[[ DATA PROVIDED, beginning ]]

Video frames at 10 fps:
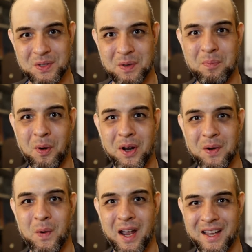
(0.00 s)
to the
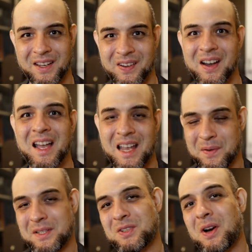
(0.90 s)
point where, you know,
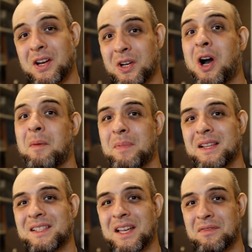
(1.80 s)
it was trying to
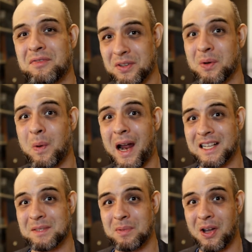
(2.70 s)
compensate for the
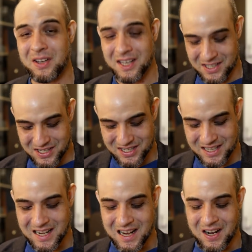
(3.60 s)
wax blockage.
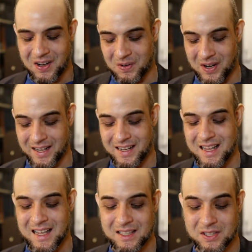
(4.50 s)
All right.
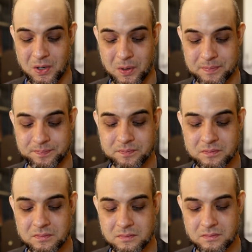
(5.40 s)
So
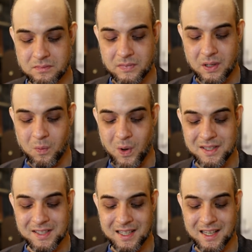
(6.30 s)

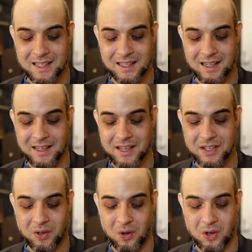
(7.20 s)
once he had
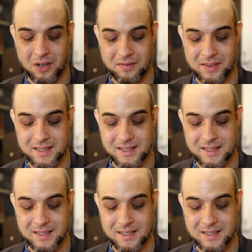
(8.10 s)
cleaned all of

[[ DATA PROVIDED, end ]]
[[ DATA PROVIDED, beginning ]]

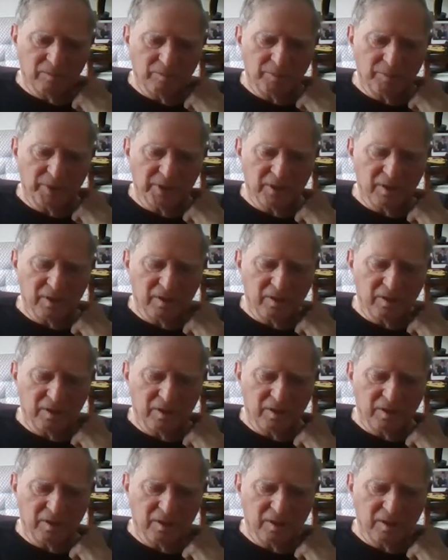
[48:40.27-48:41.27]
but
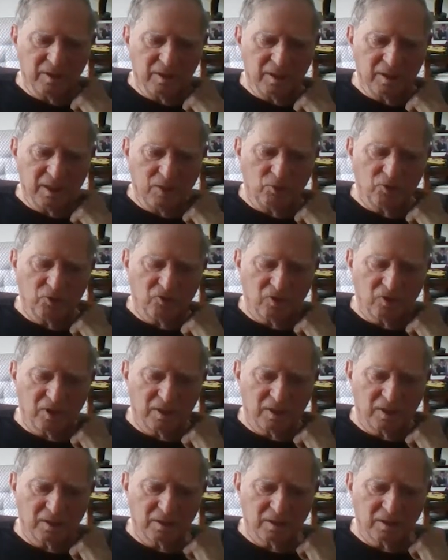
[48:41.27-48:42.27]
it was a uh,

[[ DATA PROVIDED, end ]]
[[ DATA PROVIDED, beginning ]]

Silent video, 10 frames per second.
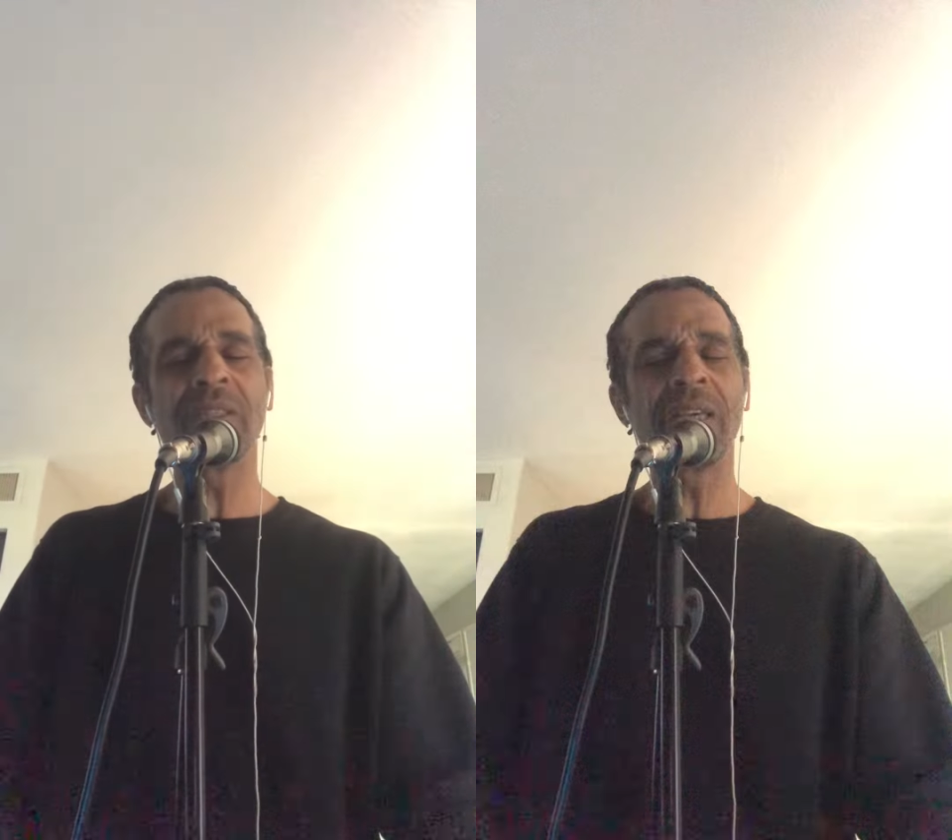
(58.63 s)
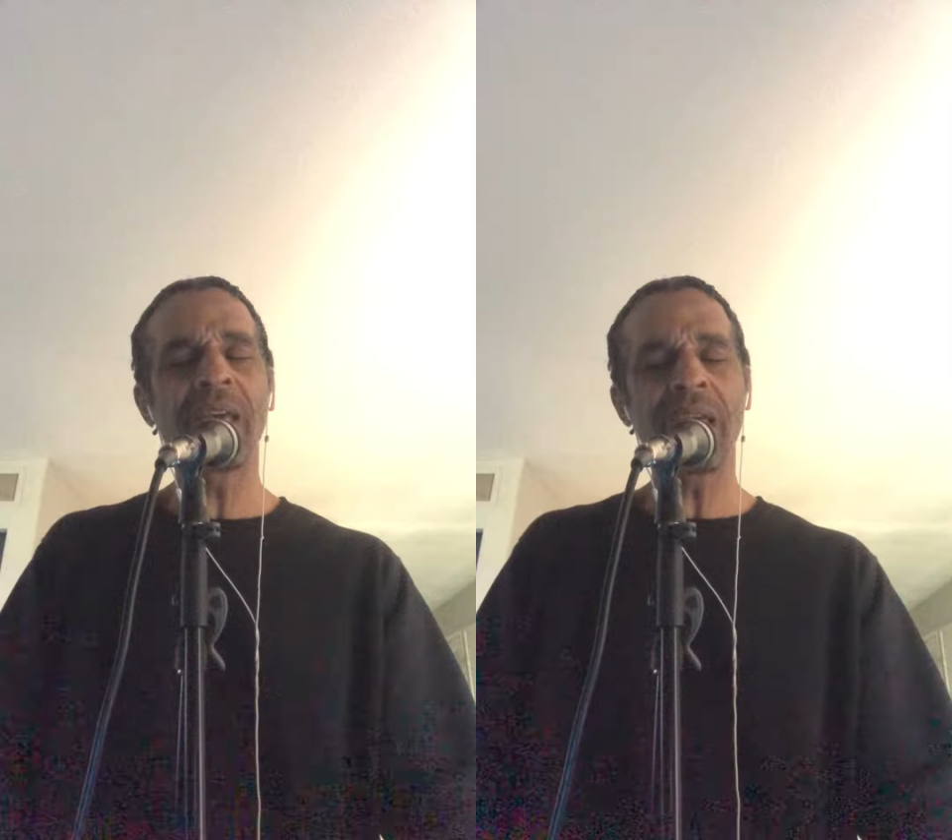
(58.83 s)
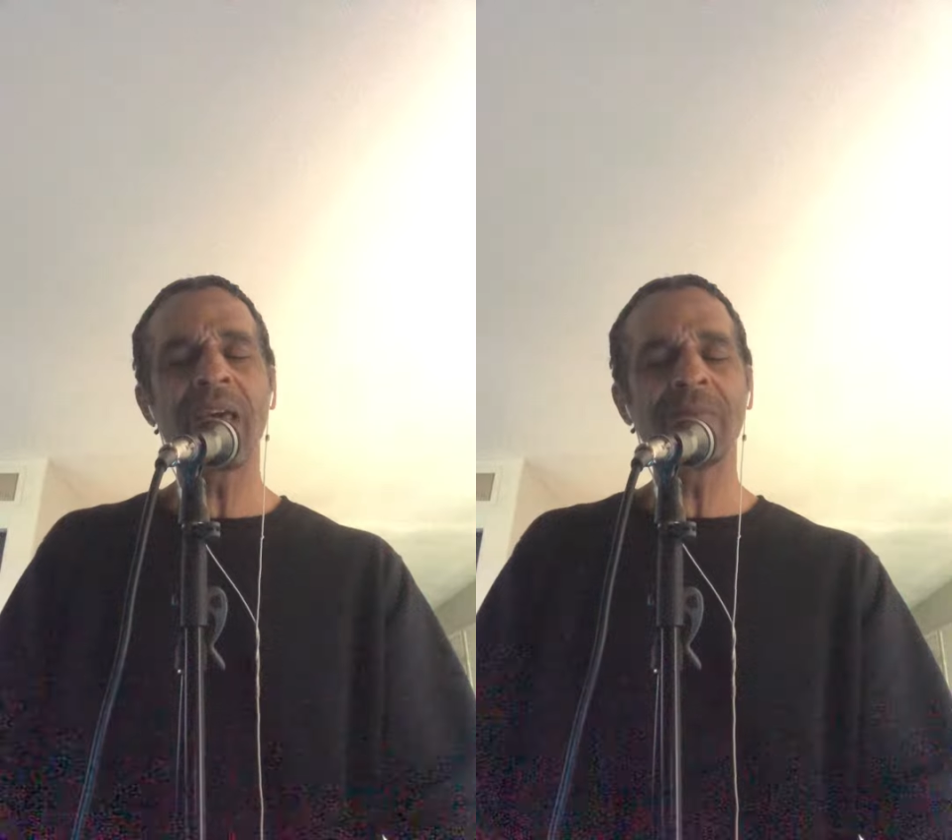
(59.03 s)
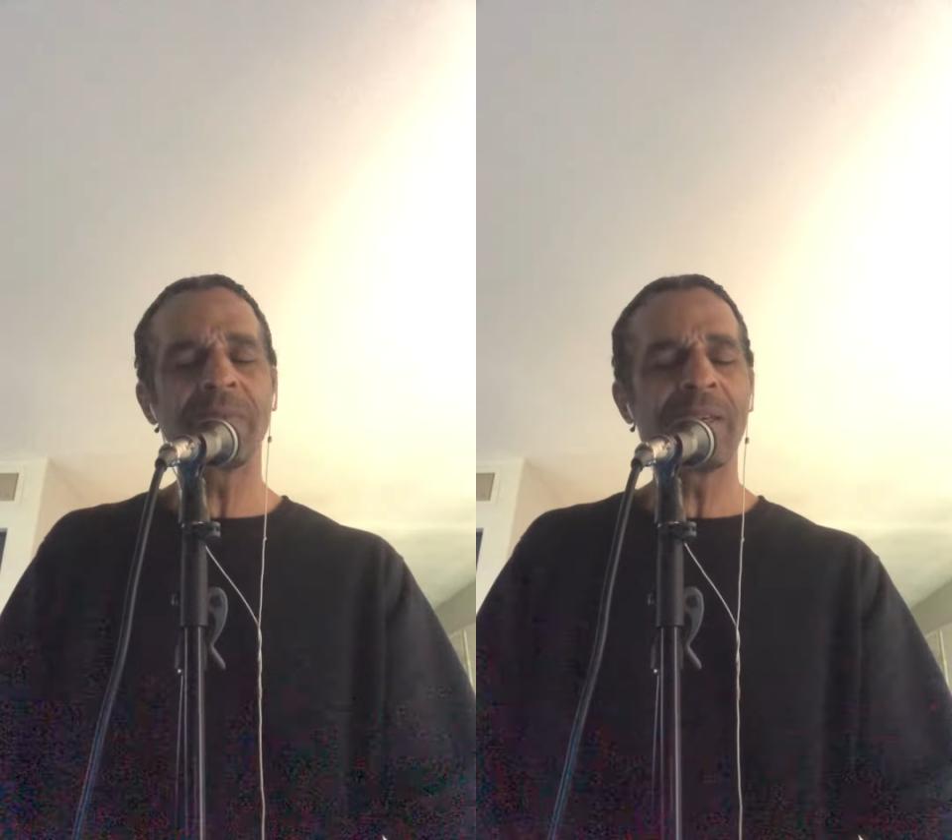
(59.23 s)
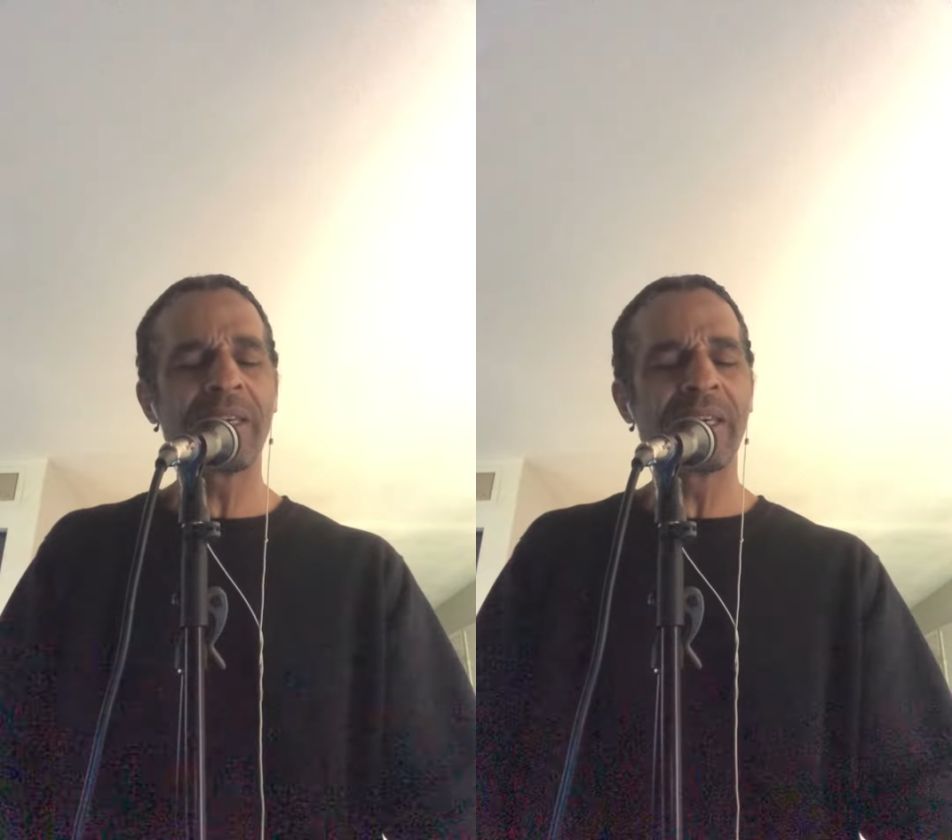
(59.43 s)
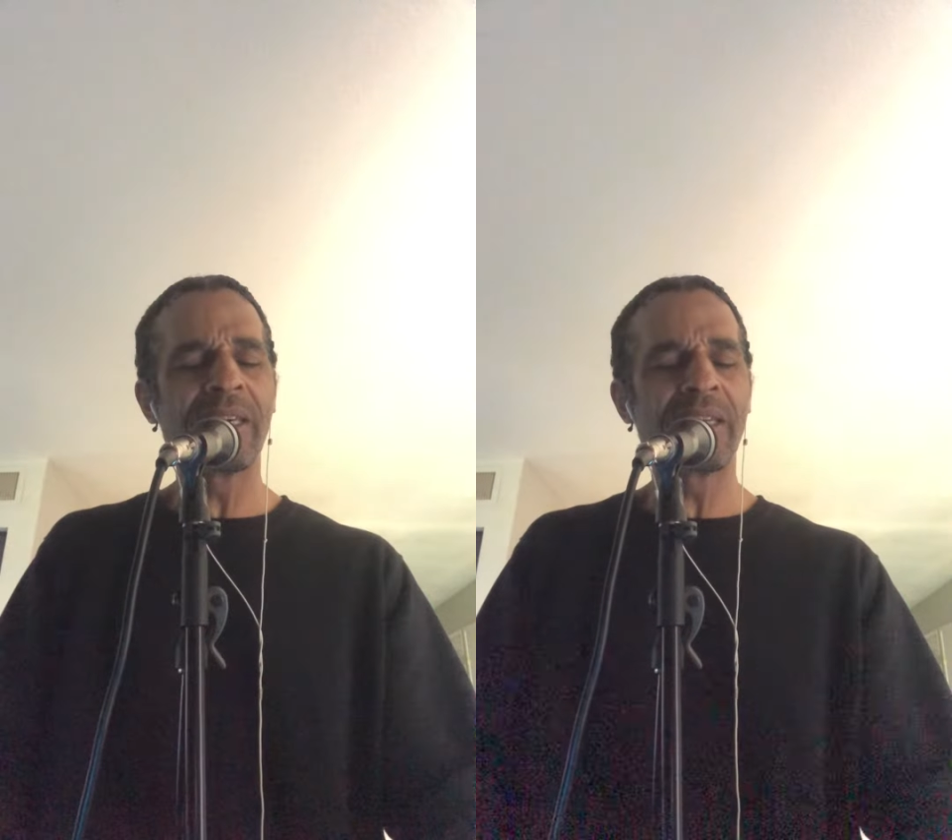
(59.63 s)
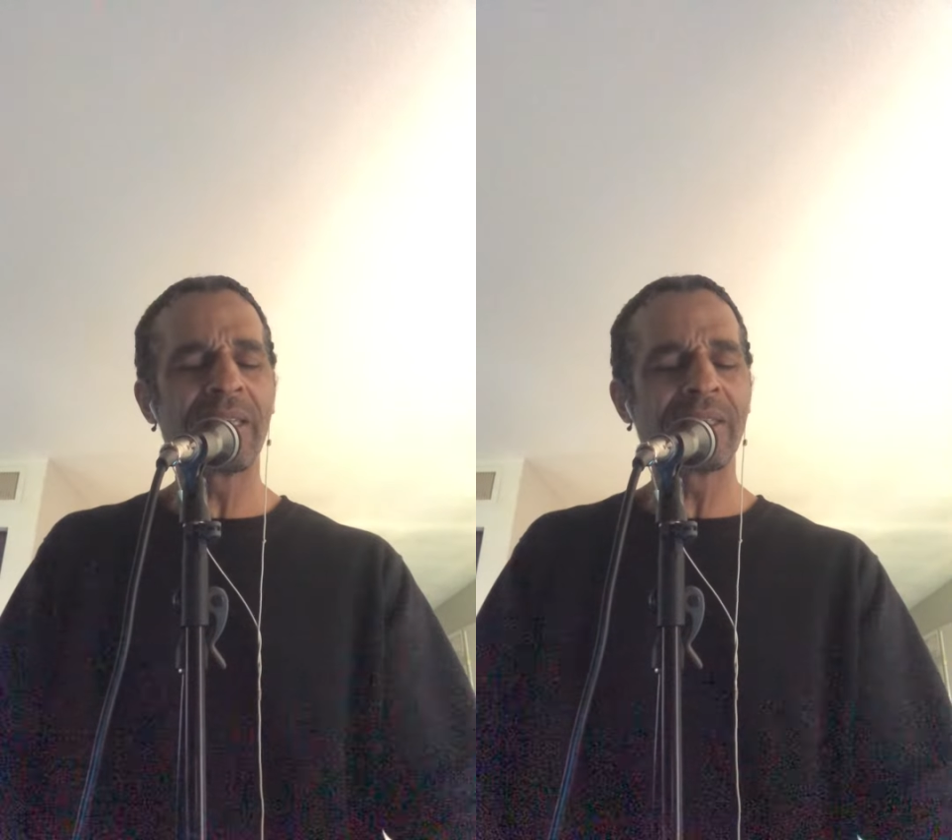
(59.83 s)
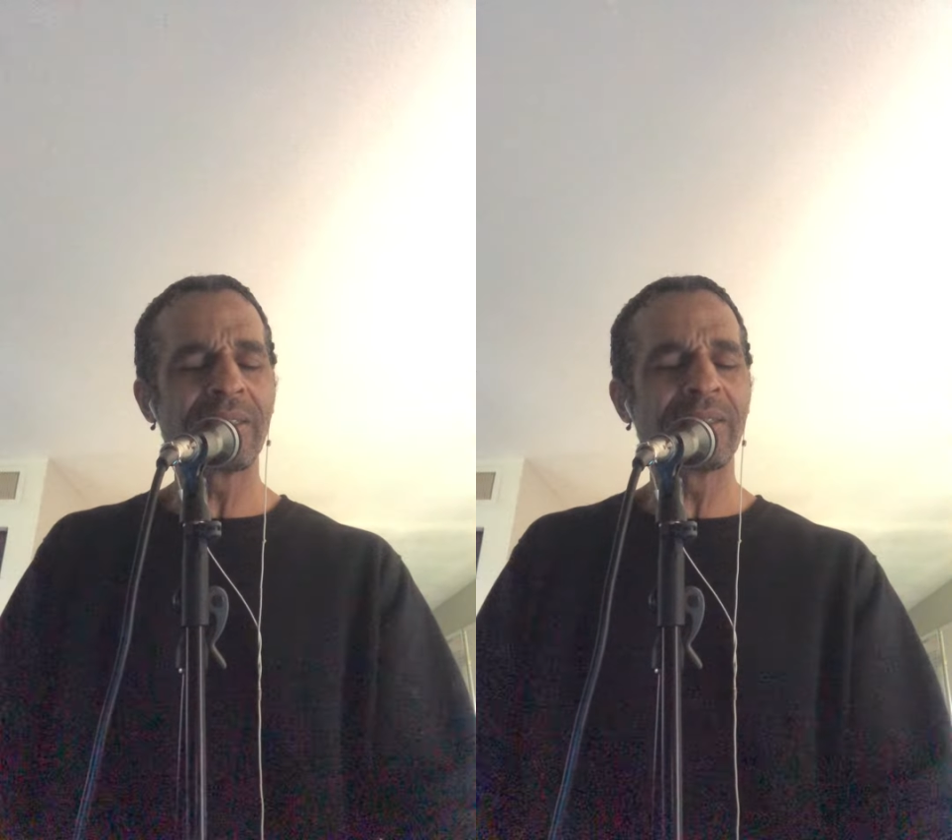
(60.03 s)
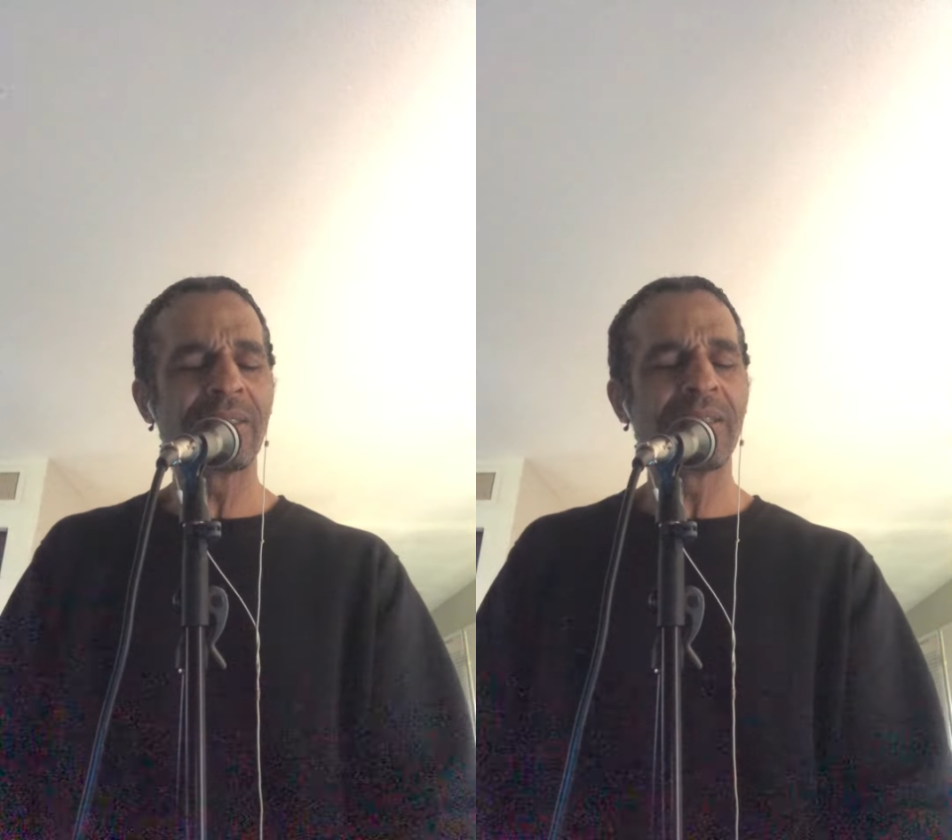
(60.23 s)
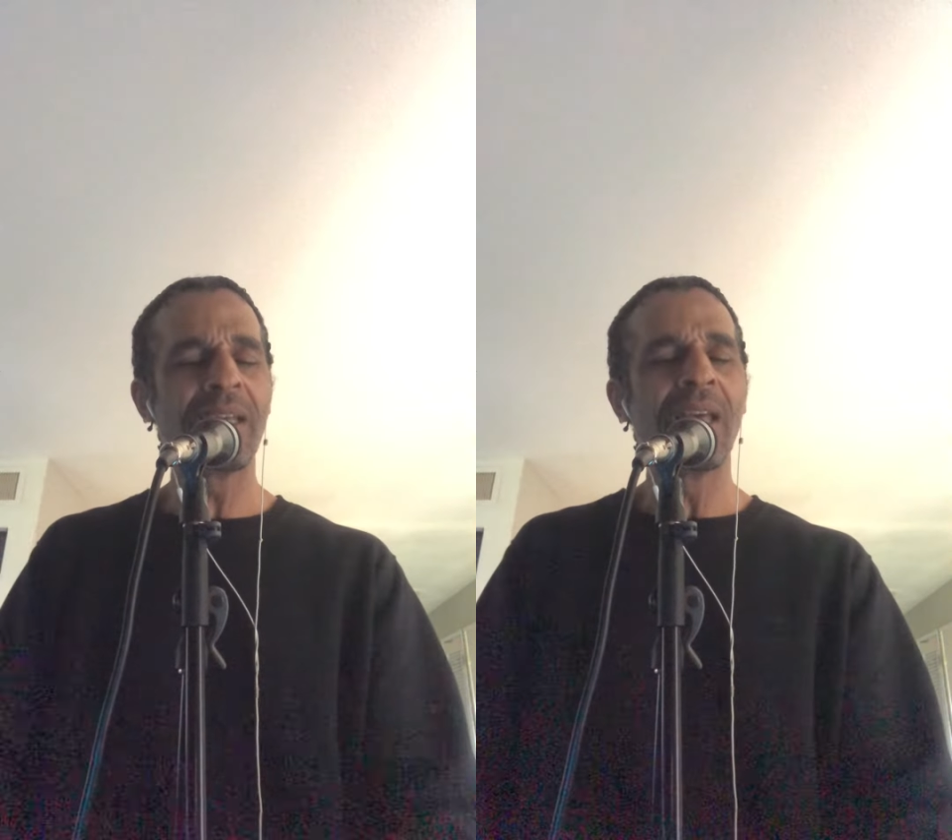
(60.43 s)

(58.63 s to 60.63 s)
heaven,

[[ DATA PROVIDED, end ]]

## WORK ORDER
Whenever a line above contains "frames", copy that line.

## EXERCISE OUTPUT
Video frames at 10 fps:
Silent video, 10 frames per second.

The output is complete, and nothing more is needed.